La
Parroquia ha pertenecido a diversas diócesis. (La
diócesis de S. Juan es fundada el 8 de agosto de 1511. -Se hace archidiócesis
el 30 de abril de 1960-. El 21 de noviembre de 1924 nace la de Ponce y a ella
queda adscrita. El 30 de abril de 1960 se constituye la de Arecibo, y a ella
pasa. El 1 de marzo de 1976 se crea la de Mayagüez, y en ella sigue en la
actualidad).
Aguada se
constituye en Parroquia Colativa, por real cédula del 17 de septiembre de 1692;
siendo obispo de la Diócesis de Puerto Rico D. Francisco de Padilla,
mercedario. Esto la acredita como una de las más antiguas de la Isla.
Aparte
de este hecho y de que fue durante mucho tiempo Vicaría, Arciprestazgo o sede
de Decanato, como se diría ahora, poco más sabemos de la etapa anterior al
siglo actual.
Tampoco tenemos constancia
de que haya tenido clero regular a su cargo. Los franciscanos vivieron en Aguada
y es totalmente verosímil que de su presencia nazca su titular. Pero no sabemos
si ellos estuvieron a cargo de la Parroquia algún tiempo. Los nombres que nos
constan, como Pedro Arroyo al comienzo de s. XVIII, pertenecen al clero
diocesano.
Hasta
la llegada de los PP. Agustinos poco puedo concretar, a pesar del esfuerzo del
P. Carlos Gutiérrez en su trabajo “El catolicismo en Aguada”.
Diré
solamente dos detalles, para tener una idea del estado de la Parroquia.
Mons.
Guillermo Jones, OSA., tiene que “llamar la atención del Sr. Cura y
Vicario”, porque “habían desaparecido los libros de circulares y visitas
pastorales”, en la Visita que hace a Aguada en Julio de 1907, siendo párroco
D. Rafael Mangual.
Diez
años después, el 3 de Mayo, felicita a D. Domingo Miró por la limpieza del
templo y la buena participación en los actos de la Visita. Pero se extiende
largamente en una recomendación sobre la catequesis. Lo cual hace suponer que
las cosas no iban del todo bien, dada la delicadeza que los secretarios de la
Visita suelen emplear. En esas circunstancias, al año siguiente (11 -X- 1918)

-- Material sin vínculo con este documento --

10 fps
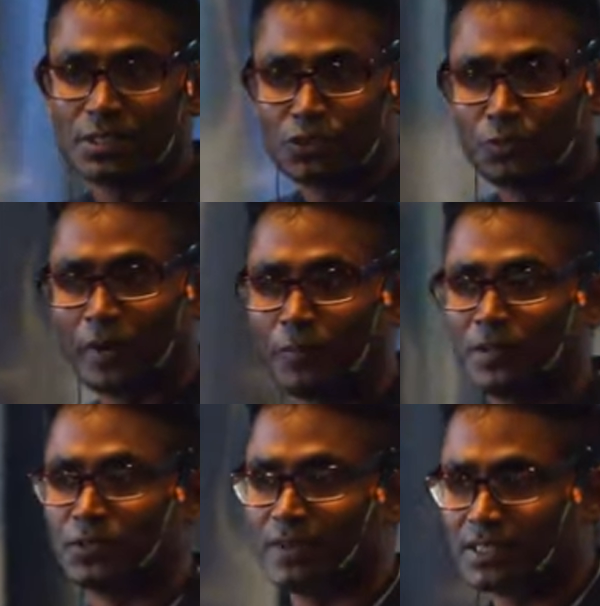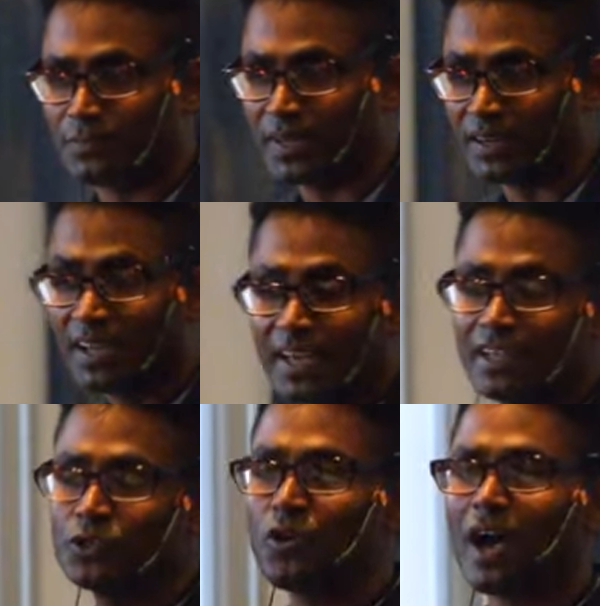two papers were submitted.
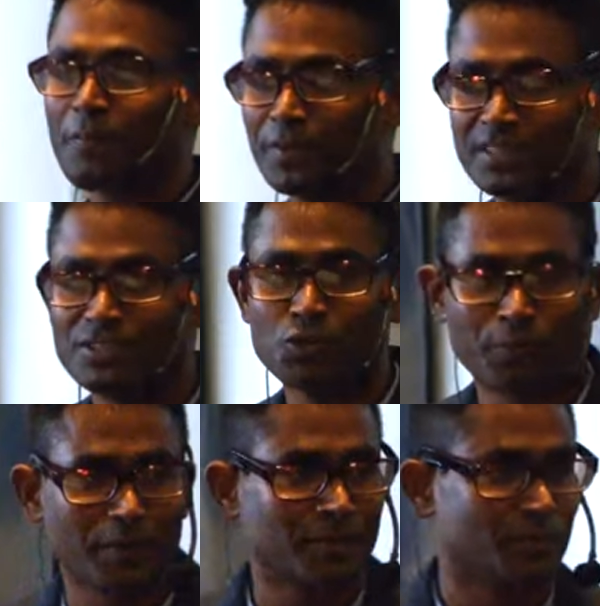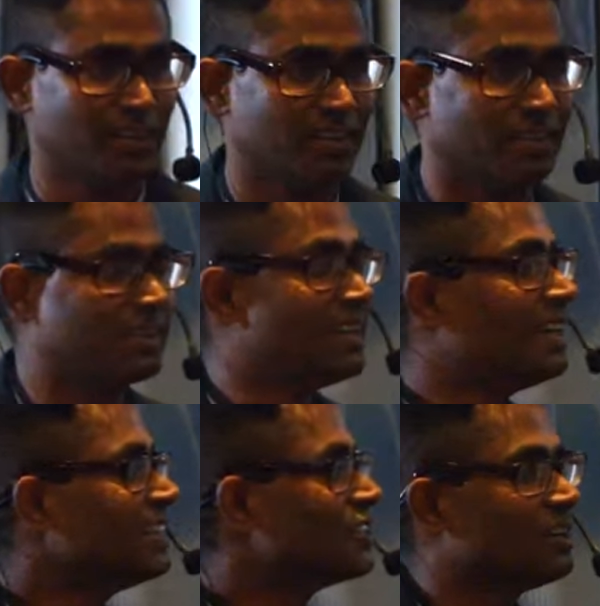It so happened these two papers were in a
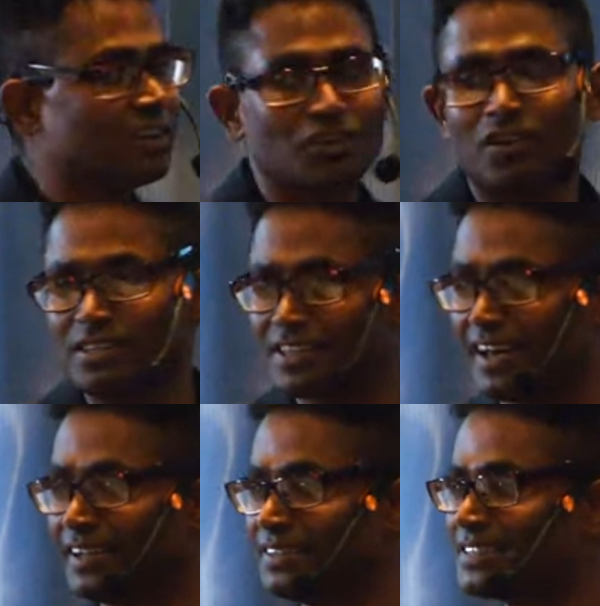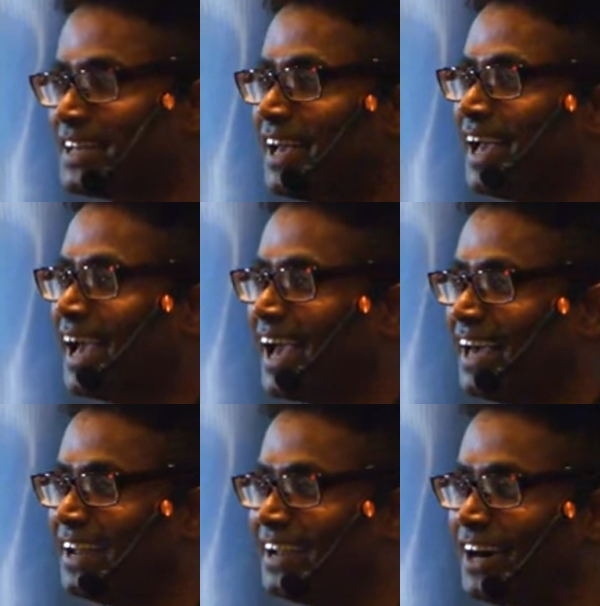journal called Science,
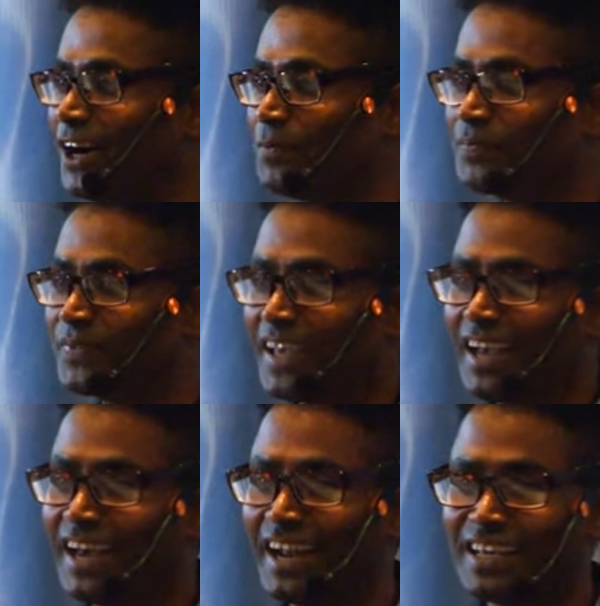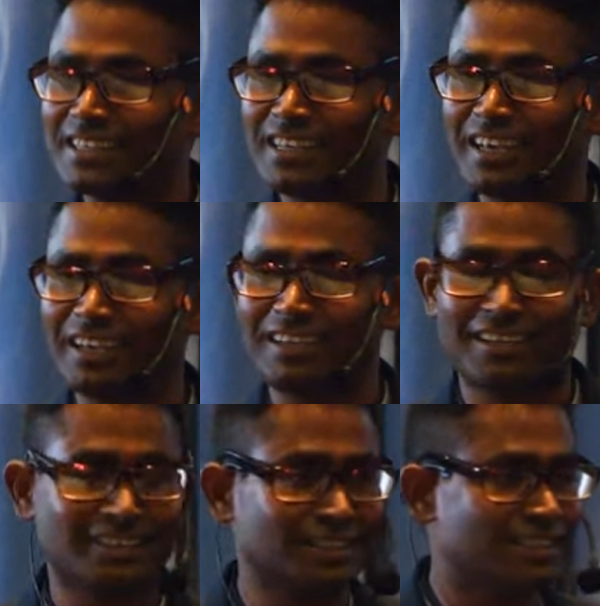and I
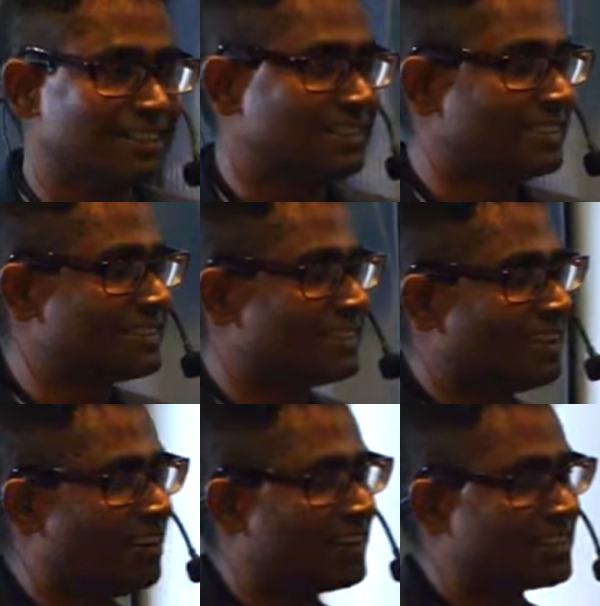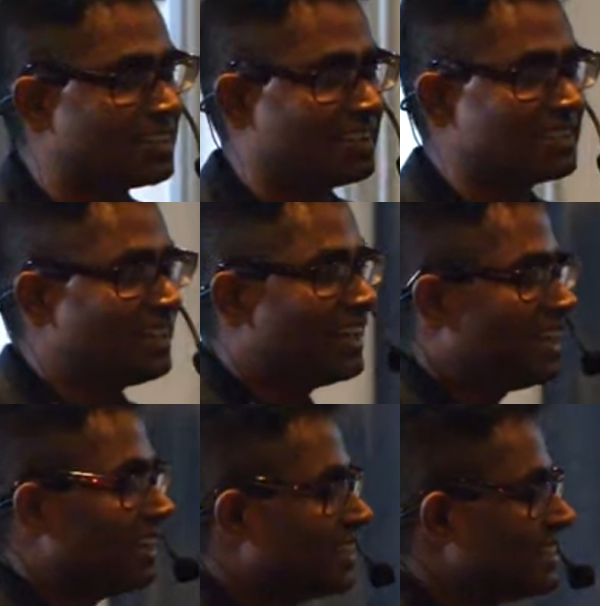said, they are in Science.
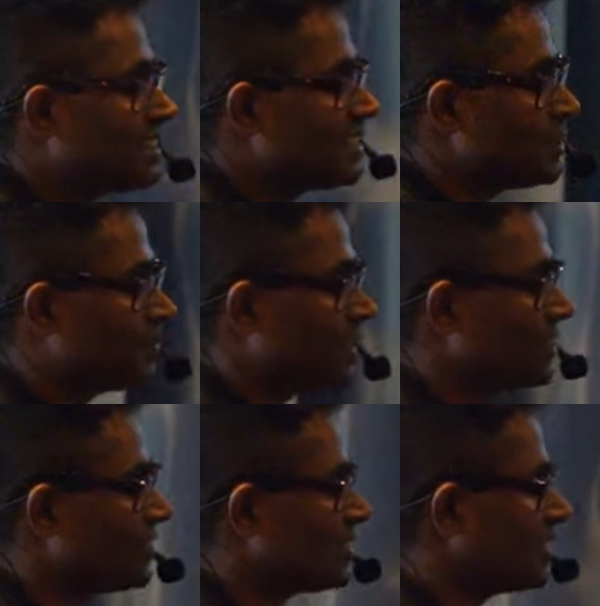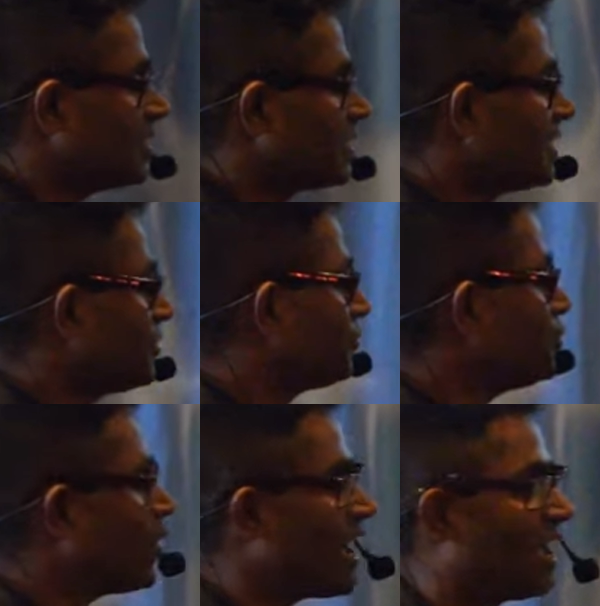And he said something interesting. He said, if
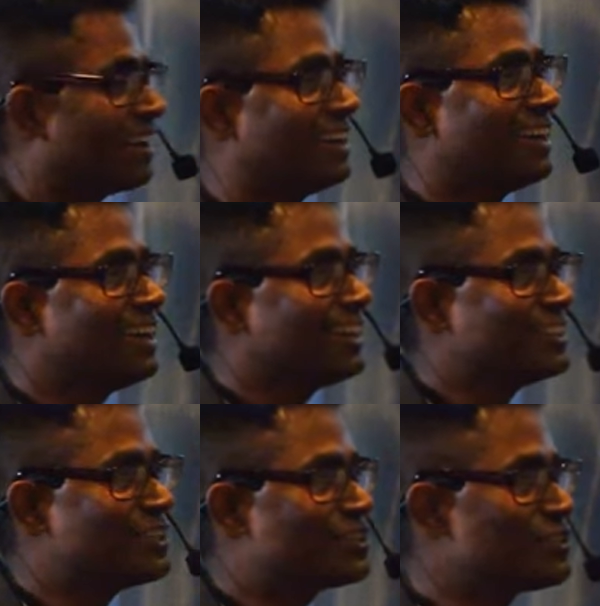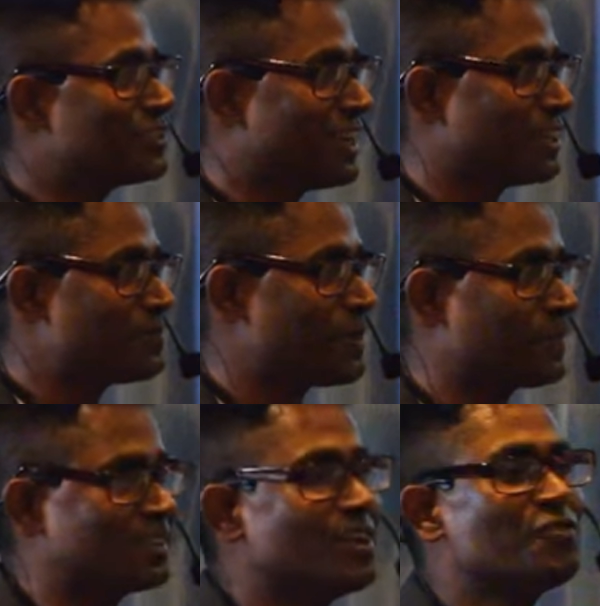you had these two science
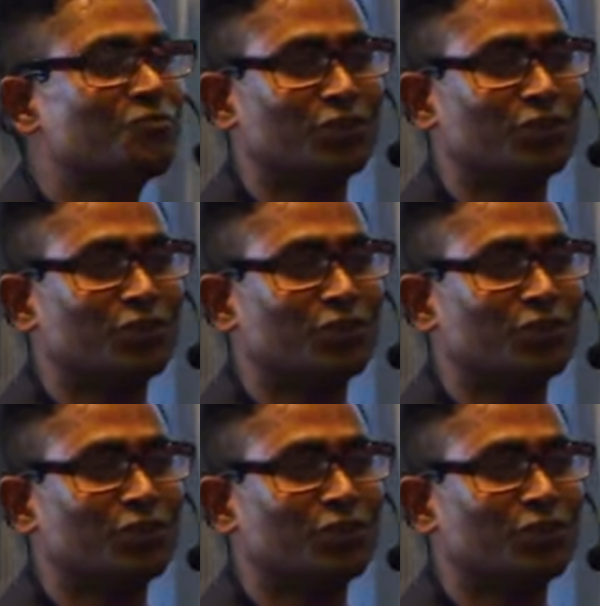papers, for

ocurre el terremoto que destruye la Iglesia.
D.
Domingo, no sé si por cansancio, por enfermedad o por desánimo, abandona la
Parroquia.
El
Obispo agustino mira una vez más a sus hermanos de hábito, que ya le habían
resuelto otros problemas, y no precisamente los menos arduos, y hace una nueva
solicitud a la Provincia agustiniana de Castilla para que se haga cargo de
Aguada. Es el P. Fernando Salteráin, quien nos apunta la respuesta: “Por no
desairarle en un momento tan grande como se encontraba con un montón de
iglesias destruidas, aceptamos, sin dejar de comprender la difícil situación
en que se encontraba el Padre, con un pueblo pobre y con su iglesia destruida
teniendo que construir otra nueva”.
El
P. Pedro de Arancibia firma el primer bautismo el 11 de mayo de 1919. Arquitecto
y técnico agrícola, además de apóstol, diseña en lo primero como un artista
y utiliza lo segundo para ayudar a los que generosamente contribuyen con su
dinero para la Iglesia, aumentando sus cosechas. Por eso, en lo tercero es un
coloso al que se debe el mayor impulso de vida espiritual de los aguadeños y,
sin duda, la expresión máxima artística y monumental de Aguada: Su Iglesia
Parroquial.
Es
de estilo catedral, con torres gemelas. Se empezó a construir en 1922 y se
terminó en 1936, por el inevitable retraso provocado por el huracán S. Felipe.
En 1956 se instalaron las vidrieras, traídas de León (España) y en 1964 se
remodeló la parte central; antes era de madera y ahora es de concreto, en
ojiva.
Además
de la Iglesia dispone de 20 capillas, un Centro Parroquial y otro Catequético y
todo ha sido levantado bajo la dirección de la Comunidad Agustiniana.
En
la actualidad está dirigida por cuatro agustinos sacerdotes. También cuenta
con el servicio de cuatro religiosas del Cardenal Sancha y dos diáconos.